Sep 21, 2010 08:27 GMT  ·  By

Apple has released a security update for Mac OS X v10.6.4 and Mac OS X Server v10.6.4, which addresses an information disclosure vulnerability in AFP.

The Apple Filing Protocol (AFP) provides files services for Mac OS X. Clients can access AFP resources by browsing for them on the network or opening afp:// URLs directly.

Designated as "Security Update 2010-006," the new release fixes a bug, which according to Apple, can allow an attacker to access an AFP shared folder without providing a valid password.

"A remote attacker with knowledge of an account name on a target system may bypass the password validation and access AFP shared folders," the company explains in the associated advisory.

It's worth noting that the vulnerability, identified as CVE-2010-1820, only affects Mac OS X 10.6 systems and that AFP file sharing is not enabled by default, which significantly limits its impact.
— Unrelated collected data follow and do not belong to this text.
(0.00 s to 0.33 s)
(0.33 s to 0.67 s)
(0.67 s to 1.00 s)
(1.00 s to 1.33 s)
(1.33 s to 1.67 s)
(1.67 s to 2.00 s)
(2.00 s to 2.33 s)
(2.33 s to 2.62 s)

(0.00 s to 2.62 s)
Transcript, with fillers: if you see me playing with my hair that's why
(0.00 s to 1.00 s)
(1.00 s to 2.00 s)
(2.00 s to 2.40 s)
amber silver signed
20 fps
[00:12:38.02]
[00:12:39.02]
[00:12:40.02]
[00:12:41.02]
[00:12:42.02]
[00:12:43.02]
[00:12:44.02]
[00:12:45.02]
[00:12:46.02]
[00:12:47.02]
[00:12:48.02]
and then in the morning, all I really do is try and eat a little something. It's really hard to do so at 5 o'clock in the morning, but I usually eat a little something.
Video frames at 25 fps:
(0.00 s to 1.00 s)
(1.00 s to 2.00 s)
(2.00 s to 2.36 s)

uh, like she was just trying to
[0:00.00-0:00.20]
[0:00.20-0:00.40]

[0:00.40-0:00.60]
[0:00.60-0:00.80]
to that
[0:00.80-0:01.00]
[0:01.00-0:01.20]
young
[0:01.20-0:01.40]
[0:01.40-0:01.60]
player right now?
Nevertheless, users are encouraged to apply the available patch as soon as possible by accessing "Software Update" under the Apple menu.

A critical arbitrary code execution vulnerability, also said to affect file sharing on Max OS X, was patched in Samba 3.5.5, that was released a week ago.

"This allows a malicious client to send a sid that can overflow the stack variable that is being used to store the SID in the Samba smbd server," the Samba developers explained.

Samba is a free re-implementation of several network protocols and provides file and print sharing services between Windows and Unix-like systems, including Mac OS X Server.

"If you are running Samba, turn it off NOW until you can upgrade. This means all Mac OS X users with file sharing, all NAS devices based on Linux, some printers, etc," HD Moore, the founder and lead developer of the Metasploit penetration testing framework, advised at the time.